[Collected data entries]
##############################

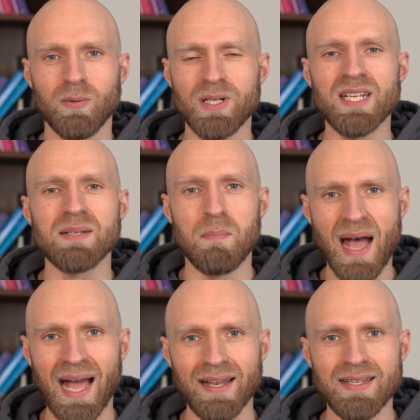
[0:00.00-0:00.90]
Which is
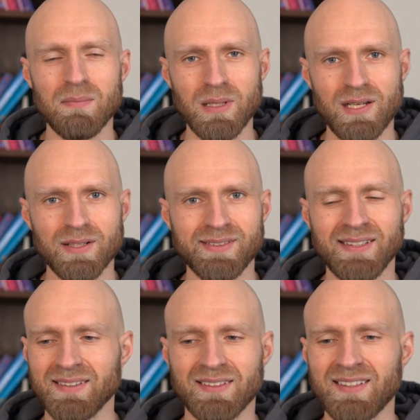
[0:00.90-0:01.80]
bad because
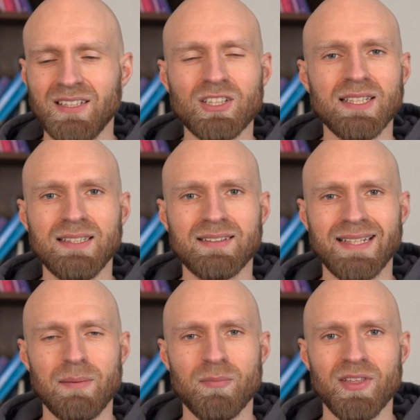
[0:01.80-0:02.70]
it's essentially the
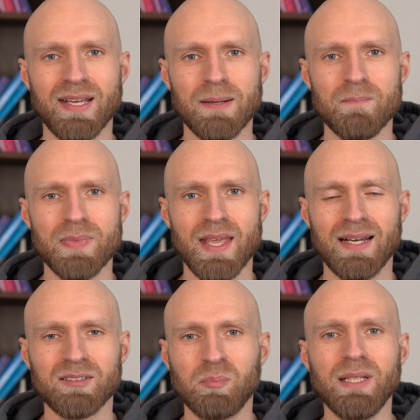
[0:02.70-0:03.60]
same thing
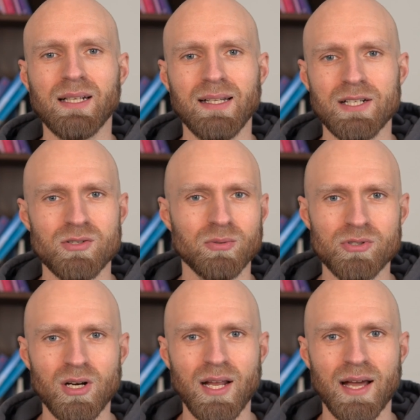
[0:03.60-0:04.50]
as being a literal
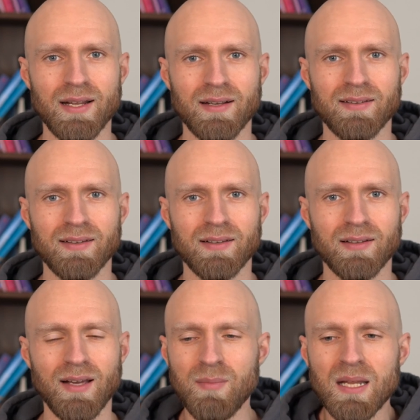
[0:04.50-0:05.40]
drug addict.
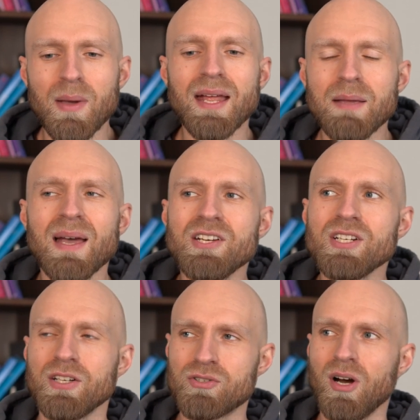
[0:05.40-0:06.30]
I mean,
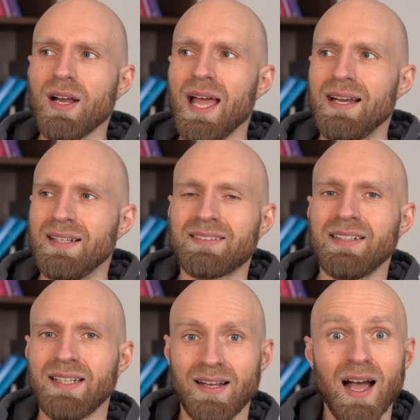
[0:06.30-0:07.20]
imagine a drug addict
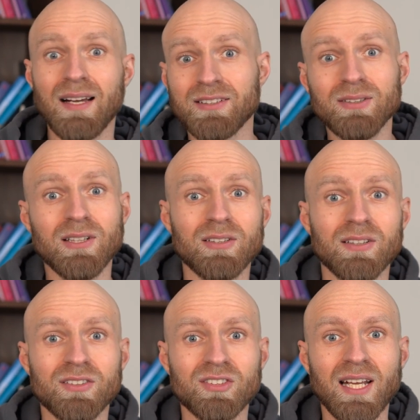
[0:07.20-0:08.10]
saying, guys, you don't
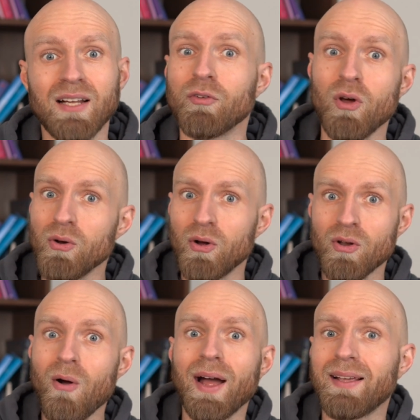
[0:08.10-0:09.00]
understand.
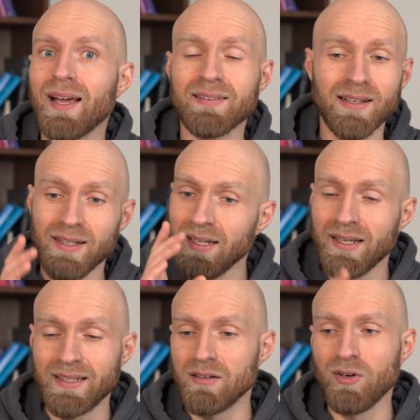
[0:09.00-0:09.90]
No, I can't
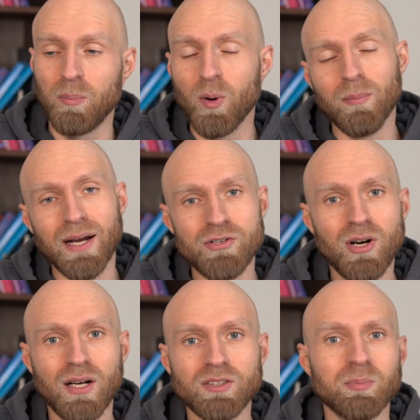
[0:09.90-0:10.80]
give up on my
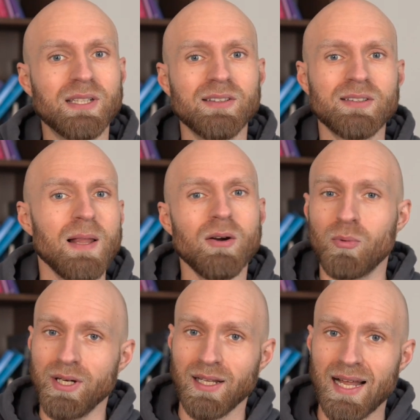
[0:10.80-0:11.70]
drugs because
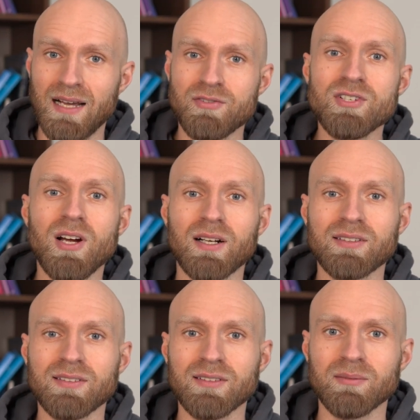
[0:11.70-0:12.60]
real life
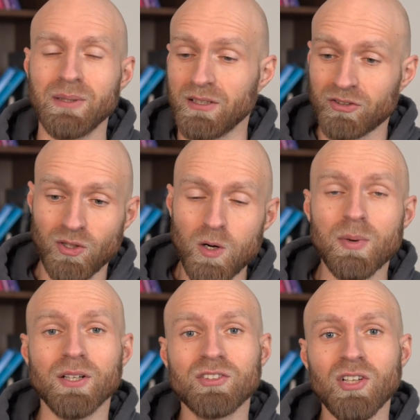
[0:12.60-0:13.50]
sucks. Being
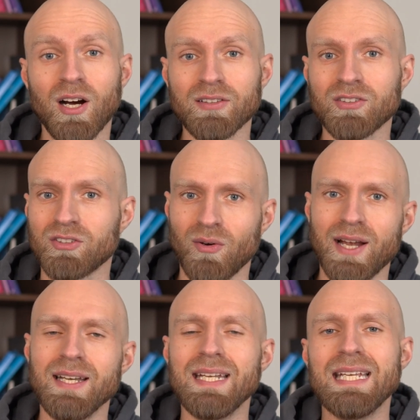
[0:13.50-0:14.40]
sober sucks, so
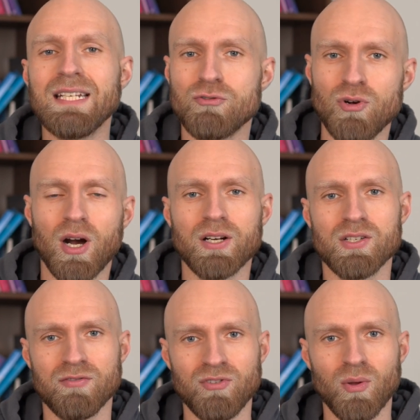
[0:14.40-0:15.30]
I need
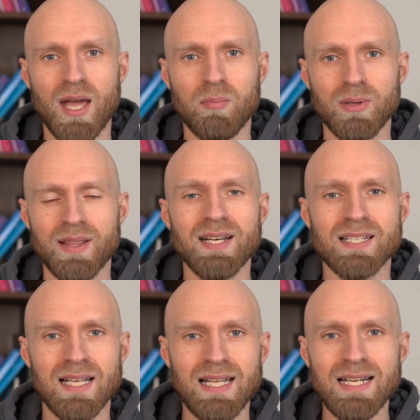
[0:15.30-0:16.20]
drugs to feel happy. That
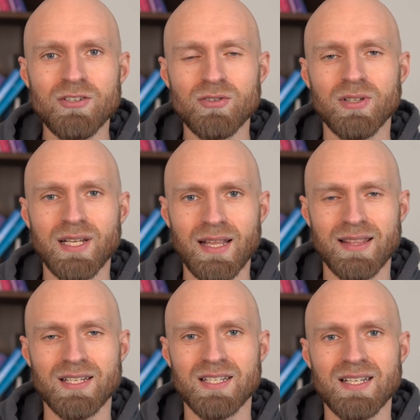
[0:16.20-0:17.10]
is literally
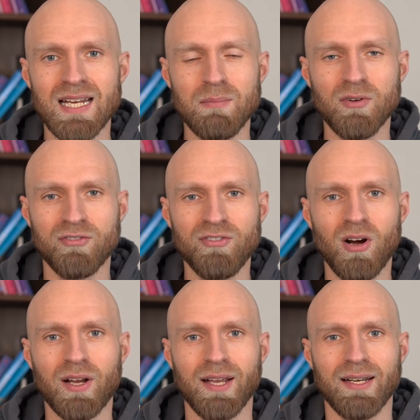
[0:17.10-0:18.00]
the same
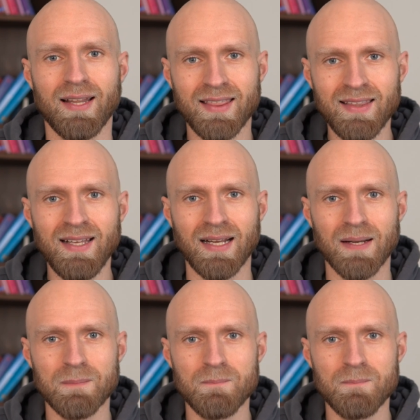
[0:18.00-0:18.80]
f***ing thing.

##############################

Every entry above is to be repeated word for word, with all pictures omitted.

* [ANSWER TO THE PROBLEM]
[0:00.00-0:00.90]
Which is
[0:00.90-0:01.80]
bad because
[0:01.80-0:02.70]
it's essentially the
[0:02.70-0:03.60]
same thing
[0:03.60-0:04.50]
as being a literal
[0:04.50-0:05.40]
drug addict.
[0:05.40-0:06.30]
I mean,
[0:06.30-0:07.20]
imagine a drug addict
[0:07.20-0:08.10]
saying, guys, you don't
[0:08.10-0:09.00]
understand.
[0:09.00-0:09.90]
No, I can't
[0:09.90-0:10.80]
give up on my
[0:10.80-0:11.70]
drugs because
[0:11.70-0:12.60]
real life
[0:12.60-0:13.50]
sucks. Being
[0:13.50-0:14.40]
sober sucks, so
[0:14.40-0:15.30]
I need
[0:15.30-0:16.20]
drugs to feel happy. That
[0:16.20-0:17.10]
is literally
[0:17.10-0:18.00]
the same
[0:18.00-0:18.80]
f***ing thing.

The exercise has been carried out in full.